Dans son rapport annuel publié ce mercredi 25 mars, la Cour des comptes prône une meilleure cohésion territoriale. Elle appelle à réduire les inégalités locales, clarifier l’action publique et adapter les politiques de l'emploi.
Les sages de la rue Cambon consacrent également un chapitre à l'accès aux soins en Outre-mer.
Les inégalités et fragilités persistent
Si la Cour des comptes note des améliorations, notamment sur la démographie médicale, elle préconise de poursuivre les efforts pour répondre aux besoins spécifiques de chaque territoire.
Le rapport souligne des disparités persistantes : en 2024, obtenir un rendez-vous en cardiologie prenait en moyenne 42 jours en Outre-mer contre 26 dans l'Hexagone.
Quant à la densité de généralistes, le bilan est contrasté : si elle dépasse la moyenne nationale aux Antilles et à La Réunion, elle reste nettement insuffisante en Guyane et à Mayotte.
Cette offre de soins hétérogène reste, selon la Cour des comptes, extrêmement fragile. La démographie médicale précaire et les difficultés structurelles des établissements entraînent des discontinuités dans les parcours de soins.
L'importance des pathologies chroniques
Les conséquences sont concrètes : diagnostics tardifs et, pour les populations les plus précaires, un renoncement aux soins avéré.
Pourtant, les besoins sont criants.
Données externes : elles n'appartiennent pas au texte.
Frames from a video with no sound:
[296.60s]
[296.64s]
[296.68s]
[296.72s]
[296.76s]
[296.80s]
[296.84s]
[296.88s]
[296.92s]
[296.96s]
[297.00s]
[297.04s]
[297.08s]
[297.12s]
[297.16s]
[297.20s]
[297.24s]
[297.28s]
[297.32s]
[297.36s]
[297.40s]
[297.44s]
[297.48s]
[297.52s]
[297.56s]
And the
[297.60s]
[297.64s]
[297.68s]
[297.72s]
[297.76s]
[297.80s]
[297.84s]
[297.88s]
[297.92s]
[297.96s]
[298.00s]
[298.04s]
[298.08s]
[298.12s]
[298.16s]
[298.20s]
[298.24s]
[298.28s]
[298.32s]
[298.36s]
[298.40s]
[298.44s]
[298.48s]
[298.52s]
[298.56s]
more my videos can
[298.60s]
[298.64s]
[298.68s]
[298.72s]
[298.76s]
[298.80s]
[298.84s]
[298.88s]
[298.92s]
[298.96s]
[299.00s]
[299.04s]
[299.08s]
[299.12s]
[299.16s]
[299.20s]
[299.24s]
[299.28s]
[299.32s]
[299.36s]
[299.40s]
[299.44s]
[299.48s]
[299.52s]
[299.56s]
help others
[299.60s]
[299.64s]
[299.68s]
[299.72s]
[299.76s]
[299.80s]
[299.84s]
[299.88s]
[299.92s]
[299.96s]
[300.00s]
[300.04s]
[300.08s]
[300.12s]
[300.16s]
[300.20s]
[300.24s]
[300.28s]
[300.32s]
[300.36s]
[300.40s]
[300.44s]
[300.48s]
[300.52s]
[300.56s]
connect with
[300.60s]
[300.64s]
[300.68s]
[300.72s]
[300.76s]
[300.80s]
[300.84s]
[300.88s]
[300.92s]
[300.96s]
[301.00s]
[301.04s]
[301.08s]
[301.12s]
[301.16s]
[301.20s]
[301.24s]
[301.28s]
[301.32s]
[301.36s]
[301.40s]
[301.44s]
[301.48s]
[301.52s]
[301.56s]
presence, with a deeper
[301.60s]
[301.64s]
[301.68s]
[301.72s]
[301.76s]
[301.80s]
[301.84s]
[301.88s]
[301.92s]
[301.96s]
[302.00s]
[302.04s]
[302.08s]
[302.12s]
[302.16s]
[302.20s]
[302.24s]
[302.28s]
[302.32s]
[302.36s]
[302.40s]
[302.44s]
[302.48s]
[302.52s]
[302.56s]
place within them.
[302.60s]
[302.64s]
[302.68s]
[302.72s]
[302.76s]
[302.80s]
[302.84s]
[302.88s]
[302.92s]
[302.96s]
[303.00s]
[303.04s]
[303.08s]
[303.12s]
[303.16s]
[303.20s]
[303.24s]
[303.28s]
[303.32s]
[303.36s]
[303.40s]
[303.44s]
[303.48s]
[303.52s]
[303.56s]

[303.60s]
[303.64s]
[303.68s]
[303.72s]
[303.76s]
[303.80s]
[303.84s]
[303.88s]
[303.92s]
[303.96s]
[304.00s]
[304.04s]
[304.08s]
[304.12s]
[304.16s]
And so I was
Le rapport rappelle que les pathologies chroniques (diabète, maladies cardiovasculaires, obésité, troubles dépressifs) sont plus prévalentes en Outre-mer qu'ailleurs.
À cela s'ajoutent des risques environnementaux spécifiques comme le chlordécone ou les sargasses, ainsi que des problèmes d'accès à l'eau qui impactent directement la santé publique.
Dans ce contexte, le système hospitalier peine à séduire. Confrontés à des déficits importants, les établissements ne parviennent pas à maintenir l'élan des investissements passés ni à soutenir les initiatives innovantes locales, essentielles pour améliorer l'offre de soins.
De nouvelles stratégies
Il faut ainsi une stratégie partagée pour la mise en œuvre des politiques de santé en Outre-mer, avec une vraie articulation entre le national, le local et le régional. Dans cet environnement proche, il est d'ailleurs suggéré de créer des instances inter-régionales afin de faire émerger des centres référents spécialisés.
Une autre recommandation consiste à favoriser le « aller-vers » et à développer la télémédecine pour repenser les parcours des patients et améliorer l'accès aux soins.
Le rapport mentionne également un travail sur la promotion et la valorisation des carrières sanitaires dans chaque territoire, ce qui répondrait aux besoins locaux tout en représentant un véritable levier de développement.